My doctor recommended that I take a daily low dose of aspirin for my heart health.
For the past couple of decades, many medical experts have been recommending adults to take a daily low dose aspirin to help improve their heart health. By low dose, it refers to aspirin having a dose of only 75mg-100mg.
Bayer manufactures and sells the most popular low dose (81mg) aspirin, characterized by the yellow bottle with a green cap. You can find them on the shelves at almost every drugstore and grocery in America. Sam’s Club sells the same low dose (81mg) aspirin in a similar yellow bottle with green cap.
On the same day, this post was written, I saw commercials advertising Bayer low dose aspirin for heart health. The commercial did have a disclaimer recommending that everyone check with their doctor before taking low dose aspirin on a daily basis and for good reason. According to the Mayo Clinic, the complications or side effects of a daily regime of low dose aspirin include strokes caused by ruptured blood vessels and bleeding in the gastrointestinal tract.
Additionally, taking a daily low dose aspirin can also react with some medications, causing an increased risk of bleeding. Those medications include Heparin, ibuprofen, corticosteroids, clopidogrel (Plavix) and some antidepressants. Taking a daily low aspirin can also increase the risk of bleeding when taken in conjunction with the following supplements – bilberry, capsaicin, cat’s claw, danshen (red sage), evening primrose oil, gingko, kava, ma-Huang, and Omega-3 fatty acids.
However, on the same page, the Mayo Clinic states:
Daily aspirin therapy may lower your risk of heart attack, but daily aspirin therapy isn’t for everyone. Is it right for you?
If you’ve had a heart attack or stroke, your doctor will likely recommend you take a daily aspirin unless you have a serious allergy or history of bleeding. If you have a high risk of having a first heart attack, your doctor will likely recommend aspirin after weighing the risks and benefits.
More importantly, the Mayo Clinic states:
You shouldn’t start daily aspirin therapy on your own, however. While taking an occasional aspirin or two is safe for most adults to use for headaches, body aches or fever, daily use of aspirin can have serious side effects, including internal bleeding.
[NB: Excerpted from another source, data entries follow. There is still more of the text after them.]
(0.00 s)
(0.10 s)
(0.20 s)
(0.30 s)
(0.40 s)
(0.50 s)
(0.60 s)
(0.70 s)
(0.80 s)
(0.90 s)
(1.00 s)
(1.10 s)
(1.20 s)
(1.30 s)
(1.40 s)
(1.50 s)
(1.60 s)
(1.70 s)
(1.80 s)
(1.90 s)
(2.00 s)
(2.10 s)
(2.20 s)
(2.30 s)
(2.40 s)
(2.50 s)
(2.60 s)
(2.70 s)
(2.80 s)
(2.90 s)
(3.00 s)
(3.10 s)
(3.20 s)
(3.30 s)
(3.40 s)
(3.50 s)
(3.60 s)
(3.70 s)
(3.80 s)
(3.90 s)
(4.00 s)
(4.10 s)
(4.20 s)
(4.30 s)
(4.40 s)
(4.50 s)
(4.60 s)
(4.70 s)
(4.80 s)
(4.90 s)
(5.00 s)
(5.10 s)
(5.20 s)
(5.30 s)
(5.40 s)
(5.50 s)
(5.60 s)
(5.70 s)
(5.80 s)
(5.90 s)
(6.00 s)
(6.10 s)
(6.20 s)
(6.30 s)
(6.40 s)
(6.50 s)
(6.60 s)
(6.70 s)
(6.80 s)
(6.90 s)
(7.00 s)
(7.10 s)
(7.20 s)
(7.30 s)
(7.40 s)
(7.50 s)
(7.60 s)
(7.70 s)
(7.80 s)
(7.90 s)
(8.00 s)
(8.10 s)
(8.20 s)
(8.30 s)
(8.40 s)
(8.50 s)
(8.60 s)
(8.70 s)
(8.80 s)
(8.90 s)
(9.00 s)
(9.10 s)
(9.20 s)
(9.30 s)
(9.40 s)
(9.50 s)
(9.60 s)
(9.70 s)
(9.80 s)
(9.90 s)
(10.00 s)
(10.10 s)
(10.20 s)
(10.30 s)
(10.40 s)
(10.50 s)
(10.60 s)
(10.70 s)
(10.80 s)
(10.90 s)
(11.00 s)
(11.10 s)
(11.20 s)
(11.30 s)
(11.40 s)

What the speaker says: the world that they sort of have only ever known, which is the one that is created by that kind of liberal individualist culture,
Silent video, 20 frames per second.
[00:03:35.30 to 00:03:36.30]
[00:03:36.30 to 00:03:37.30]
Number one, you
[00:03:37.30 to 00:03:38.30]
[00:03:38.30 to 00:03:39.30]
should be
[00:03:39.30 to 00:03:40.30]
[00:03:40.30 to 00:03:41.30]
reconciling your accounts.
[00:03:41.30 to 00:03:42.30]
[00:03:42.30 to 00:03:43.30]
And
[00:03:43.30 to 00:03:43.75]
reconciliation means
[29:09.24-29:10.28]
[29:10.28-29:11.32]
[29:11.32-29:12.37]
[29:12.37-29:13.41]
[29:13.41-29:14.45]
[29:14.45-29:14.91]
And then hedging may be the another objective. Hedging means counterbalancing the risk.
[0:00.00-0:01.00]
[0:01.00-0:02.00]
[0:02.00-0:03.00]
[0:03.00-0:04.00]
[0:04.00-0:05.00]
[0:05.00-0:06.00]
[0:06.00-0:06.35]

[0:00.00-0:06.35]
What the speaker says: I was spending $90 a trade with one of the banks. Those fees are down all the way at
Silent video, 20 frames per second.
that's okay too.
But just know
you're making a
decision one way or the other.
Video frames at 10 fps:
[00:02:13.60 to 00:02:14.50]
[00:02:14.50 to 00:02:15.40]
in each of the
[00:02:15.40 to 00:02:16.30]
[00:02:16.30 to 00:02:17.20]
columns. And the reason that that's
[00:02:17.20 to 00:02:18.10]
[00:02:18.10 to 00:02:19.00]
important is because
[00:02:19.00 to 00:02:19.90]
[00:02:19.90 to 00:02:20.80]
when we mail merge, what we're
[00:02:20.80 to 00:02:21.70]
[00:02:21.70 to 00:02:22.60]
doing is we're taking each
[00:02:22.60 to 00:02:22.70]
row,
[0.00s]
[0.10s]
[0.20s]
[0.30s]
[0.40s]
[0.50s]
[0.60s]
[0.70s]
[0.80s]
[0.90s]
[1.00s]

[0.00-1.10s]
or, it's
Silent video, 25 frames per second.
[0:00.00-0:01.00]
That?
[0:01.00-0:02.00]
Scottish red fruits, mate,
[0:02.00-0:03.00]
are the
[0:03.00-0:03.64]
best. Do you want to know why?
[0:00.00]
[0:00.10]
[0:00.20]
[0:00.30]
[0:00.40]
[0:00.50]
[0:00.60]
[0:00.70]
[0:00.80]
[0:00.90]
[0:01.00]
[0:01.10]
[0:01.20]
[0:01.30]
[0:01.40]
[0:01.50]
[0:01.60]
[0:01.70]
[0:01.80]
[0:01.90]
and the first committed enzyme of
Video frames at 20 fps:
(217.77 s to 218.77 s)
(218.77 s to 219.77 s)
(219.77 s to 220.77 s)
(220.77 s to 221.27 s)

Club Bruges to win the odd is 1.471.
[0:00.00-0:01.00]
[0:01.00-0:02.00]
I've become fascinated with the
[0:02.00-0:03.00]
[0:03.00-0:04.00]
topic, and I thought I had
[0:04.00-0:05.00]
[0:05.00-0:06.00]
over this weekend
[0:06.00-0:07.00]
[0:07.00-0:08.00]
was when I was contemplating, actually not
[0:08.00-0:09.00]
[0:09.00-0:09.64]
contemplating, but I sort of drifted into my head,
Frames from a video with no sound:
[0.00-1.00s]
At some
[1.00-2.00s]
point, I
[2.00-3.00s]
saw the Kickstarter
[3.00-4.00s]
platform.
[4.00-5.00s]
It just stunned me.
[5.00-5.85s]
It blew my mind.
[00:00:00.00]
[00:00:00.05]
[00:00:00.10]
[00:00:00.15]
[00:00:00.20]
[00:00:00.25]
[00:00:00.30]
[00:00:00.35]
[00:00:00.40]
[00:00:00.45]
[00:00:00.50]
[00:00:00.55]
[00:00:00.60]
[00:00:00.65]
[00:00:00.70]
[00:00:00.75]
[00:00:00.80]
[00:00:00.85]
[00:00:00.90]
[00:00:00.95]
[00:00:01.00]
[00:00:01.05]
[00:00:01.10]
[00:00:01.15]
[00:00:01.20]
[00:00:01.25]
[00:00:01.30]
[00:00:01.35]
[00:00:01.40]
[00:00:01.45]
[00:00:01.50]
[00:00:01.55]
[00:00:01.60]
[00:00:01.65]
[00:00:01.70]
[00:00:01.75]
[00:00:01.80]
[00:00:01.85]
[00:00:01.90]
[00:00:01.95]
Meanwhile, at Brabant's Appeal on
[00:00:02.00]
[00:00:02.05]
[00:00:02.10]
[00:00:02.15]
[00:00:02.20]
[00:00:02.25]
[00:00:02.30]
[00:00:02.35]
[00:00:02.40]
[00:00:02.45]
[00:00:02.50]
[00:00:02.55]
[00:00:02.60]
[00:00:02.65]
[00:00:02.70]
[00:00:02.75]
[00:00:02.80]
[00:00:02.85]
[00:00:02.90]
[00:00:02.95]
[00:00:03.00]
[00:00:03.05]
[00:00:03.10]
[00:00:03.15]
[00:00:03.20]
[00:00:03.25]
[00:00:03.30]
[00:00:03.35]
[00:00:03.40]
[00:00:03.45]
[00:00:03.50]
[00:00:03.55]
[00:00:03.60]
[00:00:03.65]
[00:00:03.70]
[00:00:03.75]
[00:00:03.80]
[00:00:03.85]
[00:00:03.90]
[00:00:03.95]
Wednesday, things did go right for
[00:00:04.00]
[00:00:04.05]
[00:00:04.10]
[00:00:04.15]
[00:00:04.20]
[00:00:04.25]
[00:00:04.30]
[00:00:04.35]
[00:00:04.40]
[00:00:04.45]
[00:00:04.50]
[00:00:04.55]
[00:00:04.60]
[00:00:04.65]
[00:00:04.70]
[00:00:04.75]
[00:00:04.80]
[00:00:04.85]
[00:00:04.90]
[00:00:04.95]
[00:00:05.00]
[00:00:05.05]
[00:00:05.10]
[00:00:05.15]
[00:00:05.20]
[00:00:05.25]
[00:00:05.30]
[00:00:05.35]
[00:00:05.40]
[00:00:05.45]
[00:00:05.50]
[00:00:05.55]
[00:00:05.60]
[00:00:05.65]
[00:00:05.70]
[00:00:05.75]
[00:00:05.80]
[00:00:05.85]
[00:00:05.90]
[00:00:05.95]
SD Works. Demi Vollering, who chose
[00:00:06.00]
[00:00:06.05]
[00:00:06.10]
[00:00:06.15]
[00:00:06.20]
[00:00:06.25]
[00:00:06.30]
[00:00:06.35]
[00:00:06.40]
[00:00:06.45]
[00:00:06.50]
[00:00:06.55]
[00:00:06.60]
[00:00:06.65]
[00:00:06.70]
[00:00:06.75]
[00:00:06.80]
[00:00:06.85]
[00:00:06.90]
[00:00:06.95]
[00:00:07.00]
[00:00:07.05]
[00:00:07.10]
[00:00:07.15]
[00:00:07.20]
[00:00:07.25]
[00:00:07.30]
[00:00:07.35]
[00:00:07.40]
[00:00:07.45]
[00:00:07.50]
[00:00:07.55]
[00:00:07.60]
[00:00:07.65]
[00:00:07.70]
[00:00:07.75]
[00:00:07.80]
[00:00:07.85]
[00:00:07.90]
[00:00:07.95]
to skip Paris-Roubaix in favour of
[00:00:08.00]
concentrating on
However, many adults, especially older adults take a daily low dose aspirin without consulting their doctor. They believe that it is a safe and healthy preventative measure.
But is it?
Most people are not aware that aspirin interferes with blood clotting, which is why it can help reduce the risk of strokes and heart attacks, but, that also increases the risk of bleeding, internally and externally.
Science Alert posted a reason why it isn’t as safe of good as so many believe:
An aspirin a day keeps heart problems away, the traditional thinking goes, but in the last couple of years questions have been asked about that approach.
Now, the results of a new study show just how many people are popping a daily aspirin when they don’t need to (and perhaps shouldn’t be).
The most up-to-date guidelines from the American College of Cardiology (ACC) and the American Heart Association (AHA) say that anyone over the age of 70 with heart disease, or anyone younger with heart disease and an increased risk of bleeding, shouldn’t be taking a daily aspirin.
The official advice now is that only a select number of 40 to 70-year-olds with a higher risk of developing heart disease should be taking 75-100 milligrams of aspirin a day, and that call needs to be made by a doctor.
Using the most recent numbers available – from the 2017 National Health Interview Survey, which is representative of the US population – researchers analysed a sample of data on 14,000 adults older than 40 years.
Then, by scaling the findings up to the entire US population, the study estimated that approximately 29 million people aged 40 and above were taking a daily aspirin without having any known heart disease; 6.6 million of them are doing so without a recommendation from their doctor.
Another 10 million people over the age of 70 without any current heart disease problems are still taking an aspirin every day, the study shows – something the latest ACC/AHA guidelines specifically advise against…
What does this mean?
If you are one of the millions who are taking a low dose aspirin on a daily basis, make sure you have checked with your doctor to see if it is okay. Your daily regime may be doing more harm than good.